Problem
Leave out the pictures and retype exactly the lines from the one with "[00:16:10.61]" through the end of the records.

Data provided

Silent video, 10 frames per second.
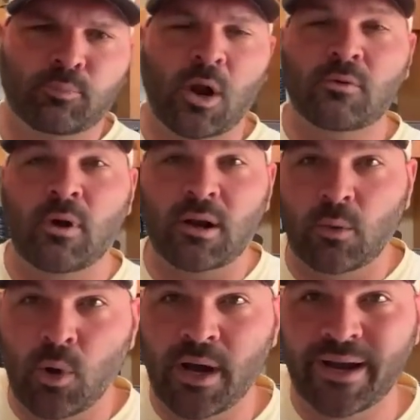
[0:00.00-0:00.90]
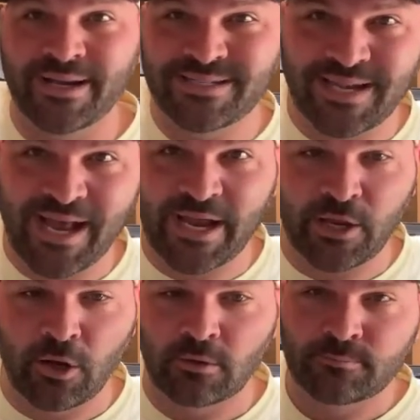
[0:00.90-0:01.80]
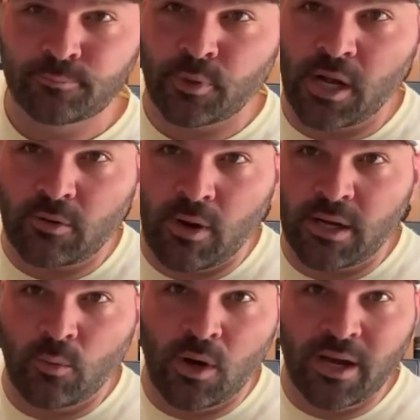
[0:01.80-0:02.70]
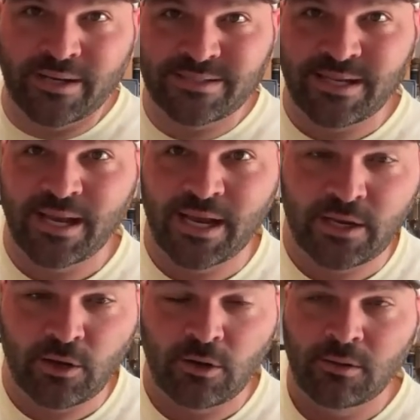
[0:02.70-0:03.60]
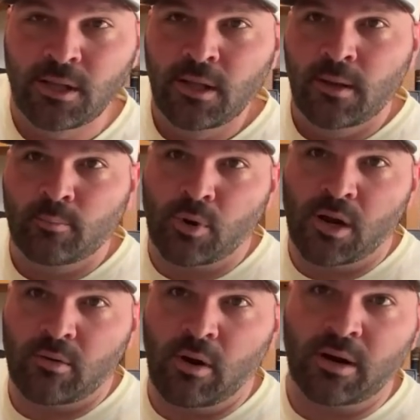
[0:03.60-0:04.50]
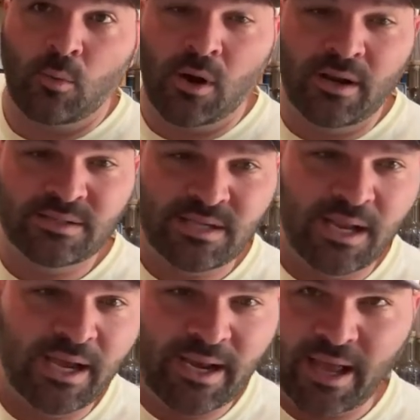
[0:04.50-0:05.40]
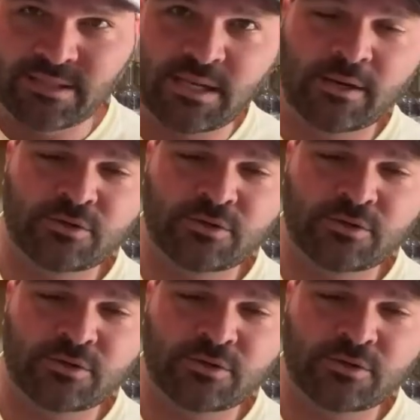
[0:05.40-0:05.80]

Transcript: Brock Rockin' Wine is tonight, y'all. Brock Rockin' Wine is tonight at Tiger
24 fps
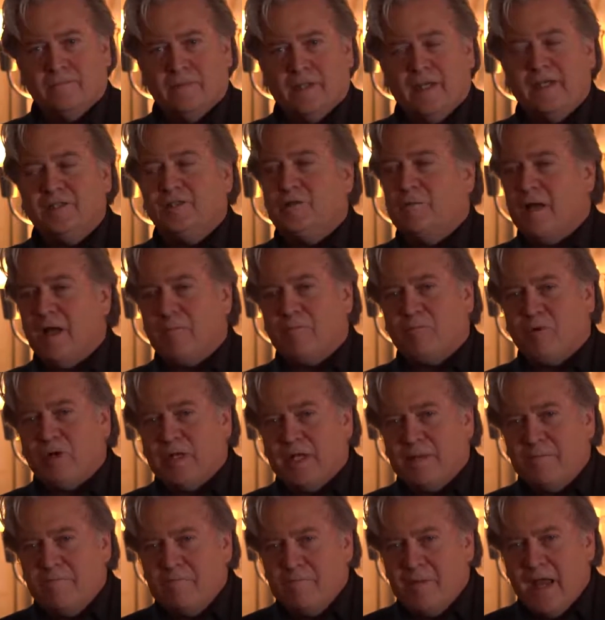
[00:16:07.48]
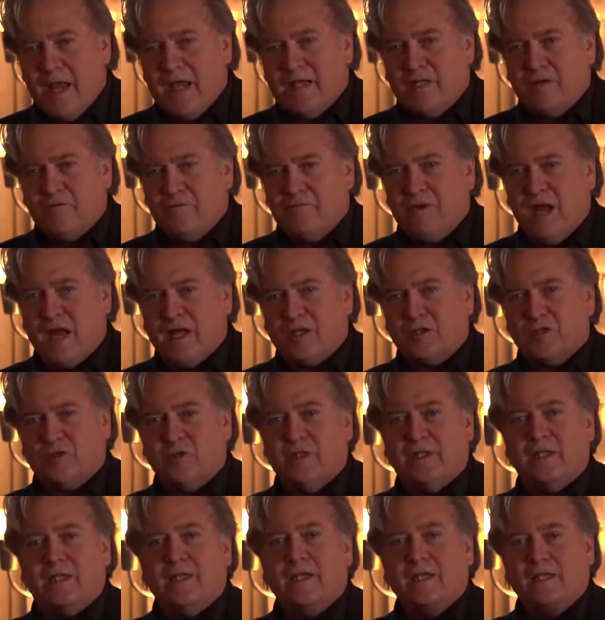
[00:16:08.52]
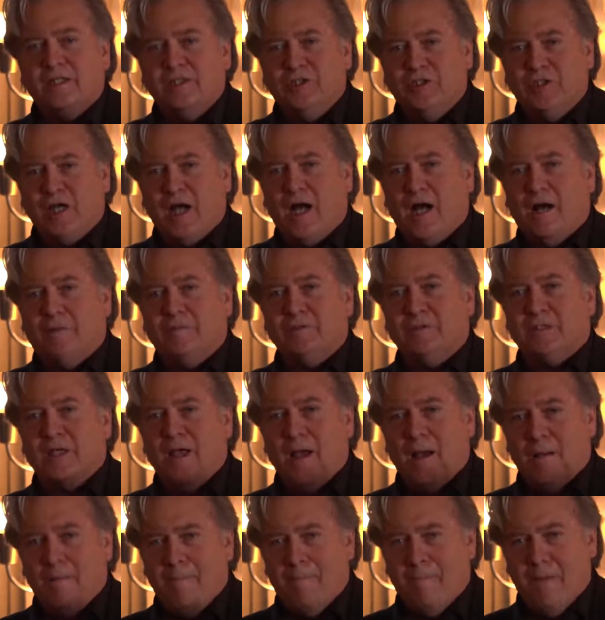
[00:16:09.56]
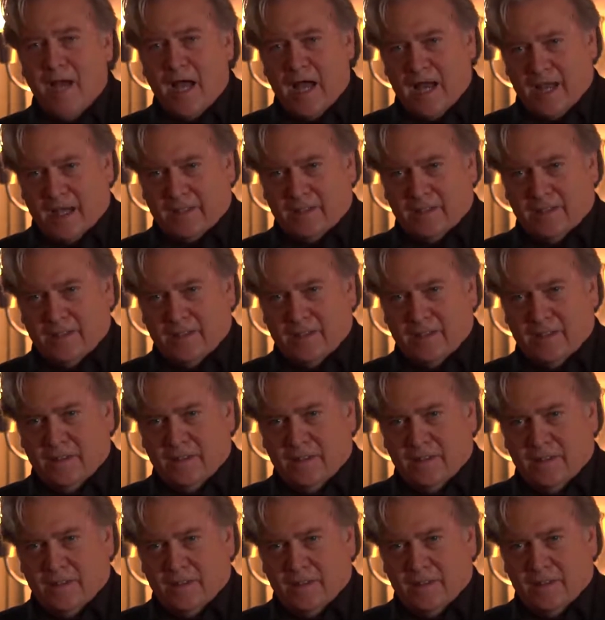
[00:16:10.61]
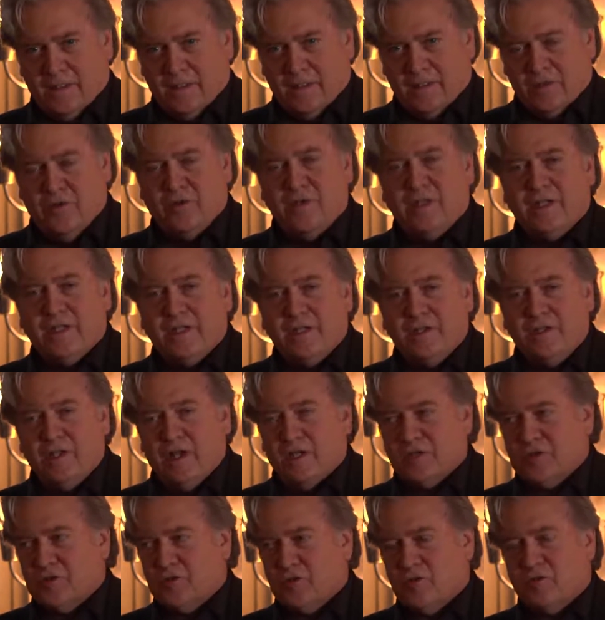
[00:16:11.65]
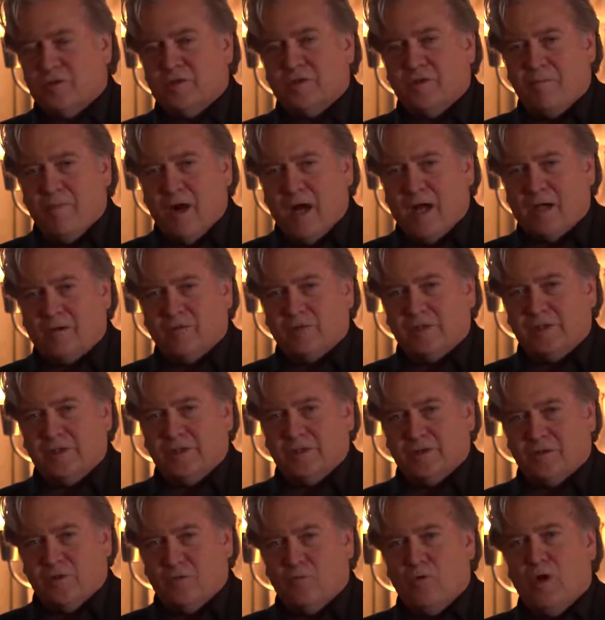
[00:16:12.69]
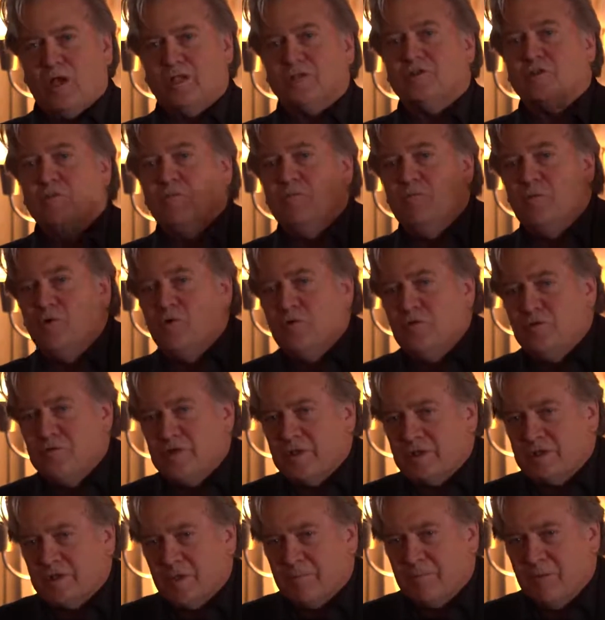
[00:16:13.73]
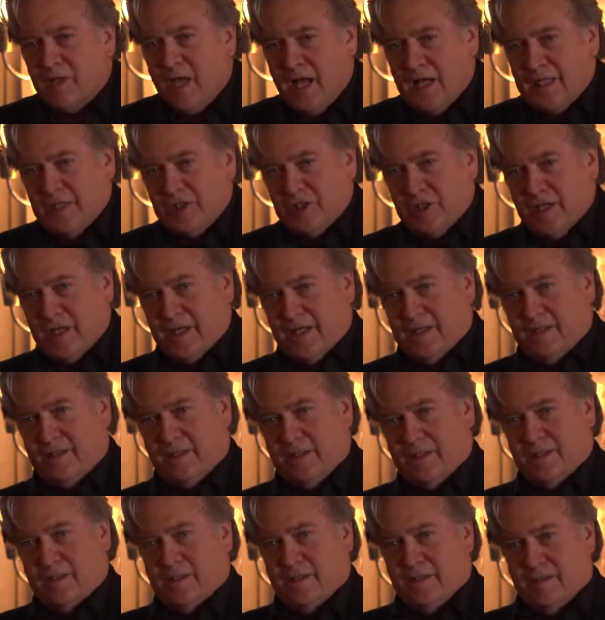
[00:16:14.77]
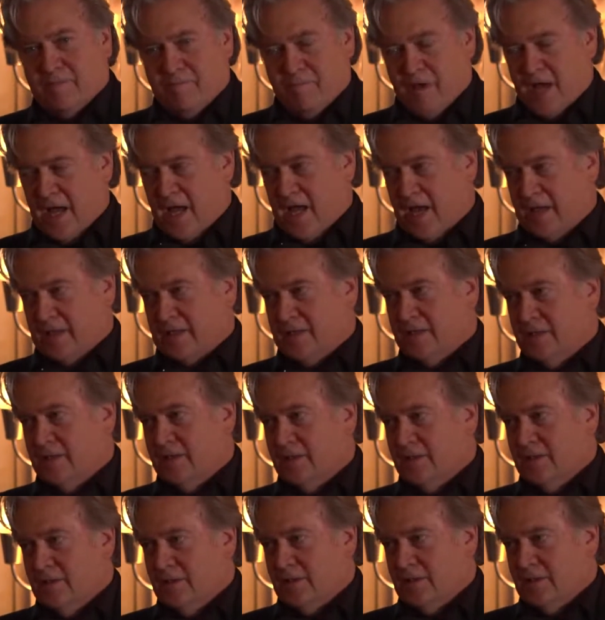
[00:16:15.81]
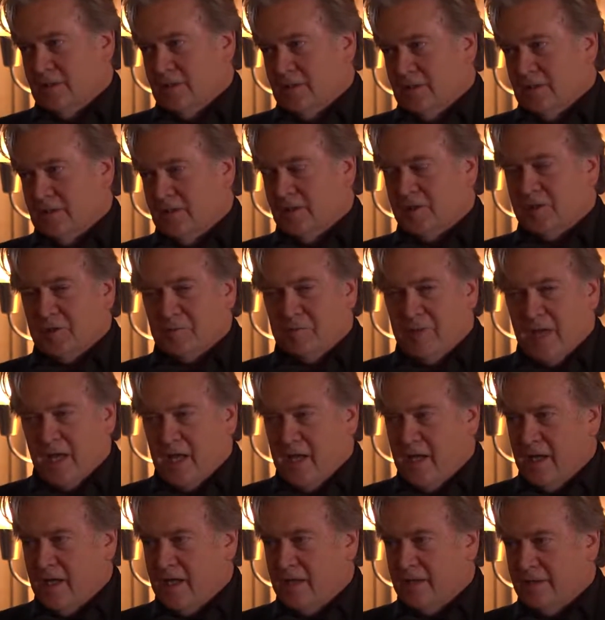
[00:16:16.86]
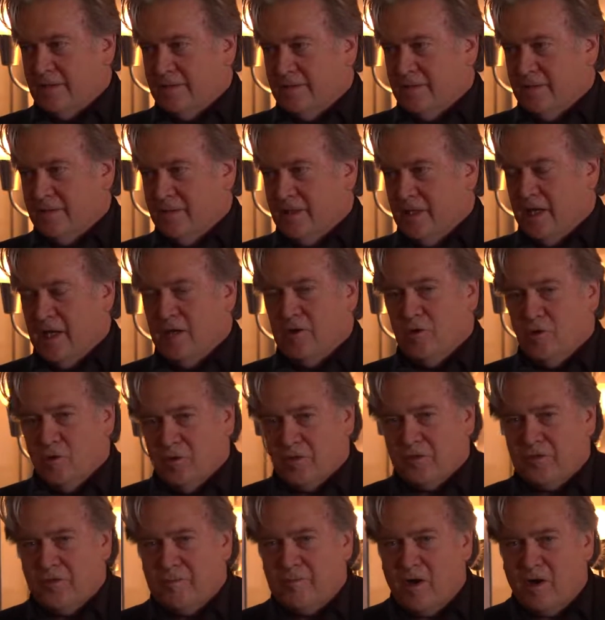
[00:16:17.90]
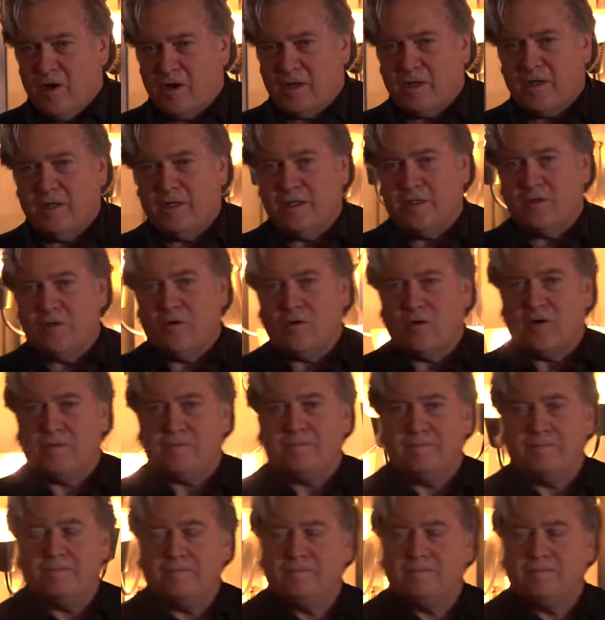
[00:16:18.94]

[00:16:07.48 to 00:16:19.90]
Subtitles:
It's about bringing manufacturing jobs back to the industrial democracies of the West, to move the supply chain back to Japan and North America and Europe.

Written answer
[00:16:10.61]
[00:16:11.65]
[00:16:12.69]
[00:16:13.73]
[00:16:14.77]
[00:16:15.81]
[00:16:16.86]
[00:16:17.90]
[00:16:18.94]

[00:16:07.48 to 00:16:19.90]
Subtitles:
It's about bringing manufacturing jobs back to the industrial democracies of the West, to move the supply chain back to Japan and North America and Europe.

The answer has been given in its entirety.